Would you output the whole of the data exactly?
━━━
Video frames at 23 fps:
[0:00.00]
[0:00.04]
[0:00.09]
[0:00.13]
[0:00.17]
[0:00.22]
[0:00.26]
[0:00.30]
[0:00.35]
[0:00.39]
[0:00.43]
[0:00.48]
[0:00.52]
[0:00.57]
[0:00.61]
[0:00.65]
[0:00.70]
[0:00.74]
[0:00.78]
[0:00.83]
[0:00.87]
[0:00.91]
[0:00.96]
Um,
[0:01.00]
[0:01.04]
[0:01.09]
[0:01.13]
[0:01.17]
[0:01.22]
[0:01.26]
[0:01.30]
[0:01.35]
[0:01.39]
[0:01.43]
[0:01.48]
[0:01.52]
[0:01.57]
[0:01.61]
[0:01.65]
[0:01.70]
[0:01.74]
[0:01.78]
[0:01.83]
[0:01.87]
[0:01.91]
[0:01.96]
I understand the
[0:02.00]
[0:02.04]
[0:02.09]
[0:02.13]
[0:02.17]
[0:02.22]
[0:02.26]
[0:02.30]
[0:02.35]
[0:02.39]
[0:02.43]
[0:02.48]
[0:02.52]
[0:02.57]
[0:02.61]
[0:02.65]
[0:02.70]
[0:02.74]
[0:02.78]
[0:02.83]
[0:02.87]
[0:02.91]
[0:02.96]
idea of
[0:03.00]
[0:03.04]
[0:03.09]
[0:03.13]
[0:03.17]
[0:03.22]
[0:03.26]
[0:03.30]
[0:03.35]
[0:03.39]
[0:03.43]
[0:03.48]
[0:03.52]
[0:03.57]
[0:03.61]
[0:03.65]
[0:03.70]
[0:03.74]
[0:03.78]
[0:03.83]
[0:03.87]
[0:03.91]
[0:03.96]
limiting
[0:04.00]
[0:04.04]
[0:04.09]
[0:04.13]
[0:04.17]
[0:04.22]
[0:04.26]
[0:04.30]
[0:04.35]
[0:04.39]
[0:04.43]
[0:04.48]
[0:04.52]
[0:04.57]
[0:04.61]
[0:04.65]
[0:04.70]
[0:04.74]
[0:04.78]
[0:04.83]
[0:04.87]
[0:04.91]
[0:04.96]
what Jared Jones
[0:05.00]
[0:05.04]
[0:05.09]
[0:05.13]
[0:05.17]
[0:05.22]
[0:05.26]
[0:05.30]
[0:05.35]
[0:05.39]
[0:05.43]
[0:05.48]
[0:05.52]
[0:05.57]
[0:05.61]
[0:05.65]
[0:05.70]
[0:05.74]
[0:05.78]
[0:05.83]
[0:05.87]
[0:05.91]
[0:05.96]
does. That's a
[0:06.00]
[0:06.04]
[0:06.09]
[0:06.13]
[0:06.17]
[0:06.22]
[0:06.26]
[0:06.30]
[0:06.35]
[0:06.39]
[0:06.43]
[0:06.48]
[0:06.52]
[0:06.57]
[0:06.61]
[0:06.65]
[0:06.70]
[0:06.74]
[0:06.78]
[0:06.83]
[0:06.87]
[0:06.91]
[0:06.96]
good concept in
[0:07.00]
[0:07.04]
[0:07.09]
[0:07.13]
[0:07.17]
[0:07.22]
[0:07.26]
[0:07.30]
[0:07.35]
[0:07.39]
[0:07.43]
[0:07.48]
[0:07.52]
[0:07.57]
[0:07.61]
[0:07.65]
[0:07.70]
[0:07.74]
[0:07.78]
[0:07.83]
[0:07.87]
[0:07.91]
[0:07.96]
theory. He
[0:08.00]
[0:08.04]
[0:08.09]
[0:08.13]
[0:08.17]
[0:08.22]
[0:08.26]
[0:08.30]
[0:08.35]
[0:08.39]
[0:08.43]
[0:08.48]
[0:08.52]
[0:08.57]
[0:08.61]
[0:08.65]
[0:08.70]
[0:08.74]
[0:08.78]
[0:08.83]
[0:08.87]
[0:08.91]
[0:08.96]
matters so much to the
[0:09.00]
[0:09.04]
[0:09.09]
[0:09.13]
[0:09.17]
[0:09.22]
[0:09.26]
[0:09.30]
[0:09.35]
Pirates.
━━━
EXERCISE RESPONSE ->
Video frames at 23 fps:
[0:00.00]
[0:00.04]
[0:00.09]
[0:00.13]
[0:00.17]
[0:00.22]
[0:00.26]
[0:00.30]
[0:00.35]
[0:00.39]
[0:00.43]
[0:00.48]
[0:00.52]
[0:00.57]
[0:00.61]
[0:00.65]
[0:00.70]
[0:00.74]
[0:00.78]
[0:00.83]
[0:00.87]
[0:00.91]
[0:00.96]
Um,
[0:01.00]
[0:01.04]
[0:01.09]
[0:01.13]
[0:01.17]
[0:01.22]
[0:01.26]
[0:01.30]
[0:01.35]
[0:01.39]
[0:01.43]
[0:01.48]
[0:01.52]
[0:01.57]
[0:01.61]
[0:01.65]
[0:01.70]
[0:01.74]
[0:01.78]
[0:01.83]
[0:01.87]
[0:01.91]
[0:01.96]
I understand the
[0:02.00]
[0:02.04]
[0:02.09]
[0:02.13]
[0:02.17]
[0:02.22]
[0:02.26]
[0:02.30]
[0:02.35]
[0:02.39]
[0:02.43]
[0:02.48]
[0:02.52]
[0:02.57]
[0:02.61]
[0:02.65]
[0:02.70]
[0:02.74]
[0:02.78]
[0:02.83]
[0:02.87]
[0:02.91]
[0:02.96]
idea of
[0:03.00]
[0:03.04]
[0:03.09]
[0:03.13]
[0:03.17]
[0:03.22]
[0:03.26]
[0:03.30]
[0:03.35]
[0:03.39]
[0:03.43]
[0:03.48]
[0:03.52]
[0:03.57]
[0:03.61]
[0:03.65]
[0:03.70]
[0:03.74]
[0:03.78]
[0:03.83]
[0:03.87]
[0:03.91]
[0:03.96]
limiting
[0:04.00]
[0:04.04]
[0:04.09]
[0:04.13]
[0:04.17]
[0:04.22]
[0:04.26]
[0:04.30]
[0:04.35]
[0:04.39]
[0:04.43]
[0:04.48]
[0:04.52]
[0:04.57]
[0:04.61]
[0:04.65]
[0:04.70]
[0:04.74]
[0:04.78]
[0:04.83]
[0:04.87]
[0:04.91]
[0:04.96]
what Jared Jones
[0:05.00]
[0:05.04]
[0:05.09]
[0:05.13]
[0:05.17]
[0:05.22]
[0:05.26]
[0:05.30]
[0:05.35]
[0:05.39]
[0:05.43]
[0:05.48]
[0:05.52]
[0:05.57]
[0:05.61]
[0:05.65]
[0:05.70]
[0:05.74]
[0:05.78]
[0:05.83]
[0:05.87]
[0:05.91]
[0:05.96]
does. That's a
[0:06.00]
[0:06.04]
[0:06.09]
[0:06.13]
[0:06.17]
[0:06.22]
[0:06.26]
[0:06.30]
[0:06.35]
[0:06.39]
[0:06.43]
[0:06.48]
[0:06.52]
[0:06.57]
[0:06.61]
[0:06.65]
[0:06.70]
[0:06.74]
[0:06.78]
[0:06.83]
[0:06.87]
[0:06.91]
[0:06.96]
good concept in
[0:07.00]
[0:07.04]
[0:07.09]
[0:07.13]
[0:07.17]
[0:07.22]
[0:07.26]
[0:07.30]
[0:07.35]
[0:07.39]
[0:07.43]
[0:07.48]
[0:07.52]
[0:07.57]
[0:07.61]
[0:07.65]
[0:07.70]
[0:07.74]
[0:07.78]
[0:07.83]
[0:07.87]
[0:07.91]
[0:07.96]
theory. He
[0:08.00]
[0:08.04]
[0:08.09]
[0:08.13]
[0:08.17]
[0:08.22]
[0:08.26]
[0:08.30]
[0:08.35]
[0:08.39]
[0:08.43]
[0:08.48]
[0:08.52]
[0:08.57]
[0:08.61]
[0:08.65]
[0:08.70]
[0:08.74]
[0:08.78]
[0:08.83]
[0:08.87]
[0:08.91]
[0:08.96]
matters so much to the
[0:09.00]
[0:09.04]
[0:09.09]
[0:09.13]
[0:09.17]
[0:09.22]
[0:09.26]
[0:09.30]
[0:09.35]
Pirates.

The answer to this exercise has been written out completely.